(Dataset entries)
══════
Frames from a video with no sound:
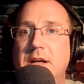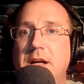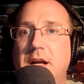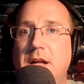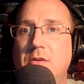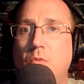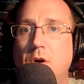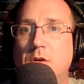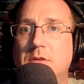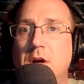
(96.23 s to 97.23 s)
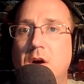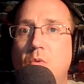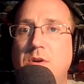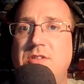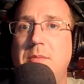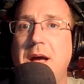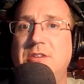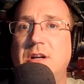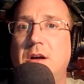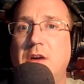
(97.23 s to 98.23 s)
in the world, with some
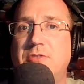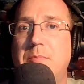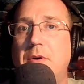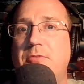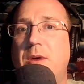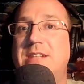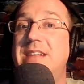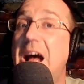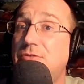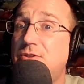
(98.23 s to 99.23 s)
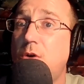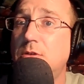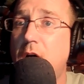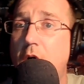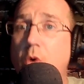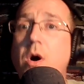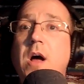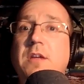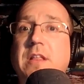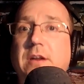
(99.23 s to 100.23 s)
Asian country birth rates now so low
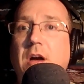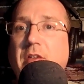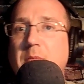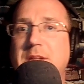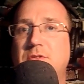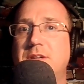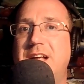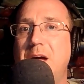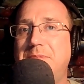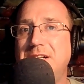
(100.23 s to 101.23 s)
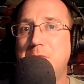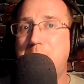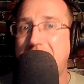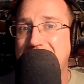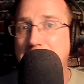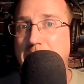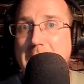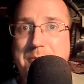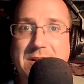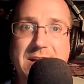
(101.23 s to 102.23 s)
that their governments are attempting to pay the
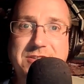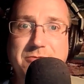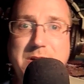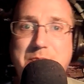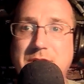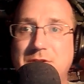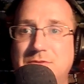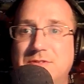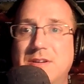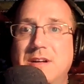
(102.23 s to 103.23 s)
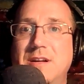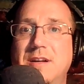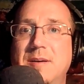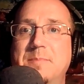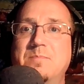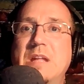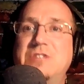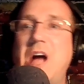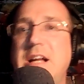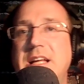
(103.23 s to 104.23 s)
population to reproduce.
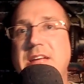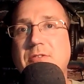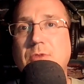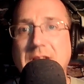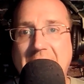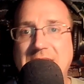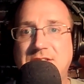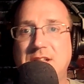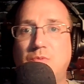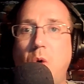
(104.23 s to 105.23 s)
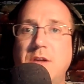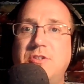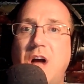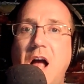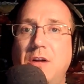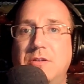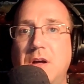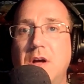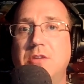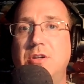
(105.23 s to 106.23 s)
China even relaxed its one child
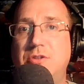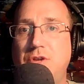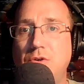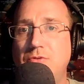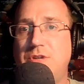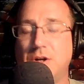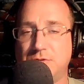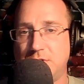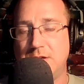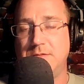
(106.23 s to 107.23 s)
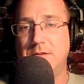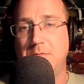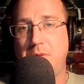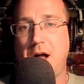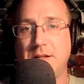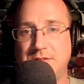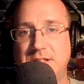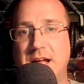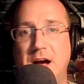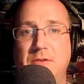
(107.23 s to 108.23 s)
to two children policy
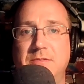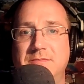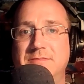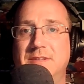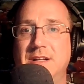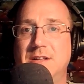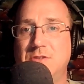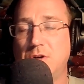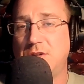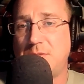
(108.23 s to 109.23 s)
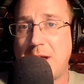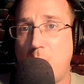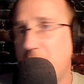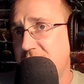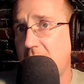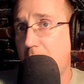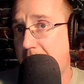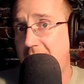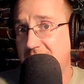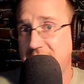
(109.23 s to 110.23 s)
now. So it used to be a one child
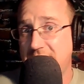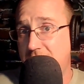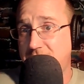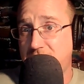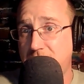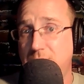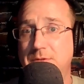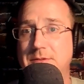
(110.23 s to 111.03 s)
policy, now it's two.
══════
YOUR ASSIGNMENT –
All the records above must be retyped exactly, except for their pictures.

RESPONSE AREA –
Frames from a video with no sound:
(96.23 s to 97.23 s)
(97.23 s to 98.23 s)
in the world, with some
(98.23 s to 99.23 s)
(99.23 s to 100.23 s)
Asian country birth rates now so low
(100.23 s to 101.23 s)
(101.23 s to 102.23 s)
that their governments are attempting to pay the
(102.23 s to 103.23 s)
(103.23 s to 104.23 s)
population to reproduce.
(104.23 s to 105.23 s)
(105.23 s to 106.23 s)
China even relaxed its one child
(106.23 s to 107.23 s)
(107.23 s to 108.23 s)
to two children policy
(108.23 s to 109.23 s)
(109.23 s to 110.23 s)
now. So it used to be a one child
(110.23 s to 111.03 s)
policy, now it's two.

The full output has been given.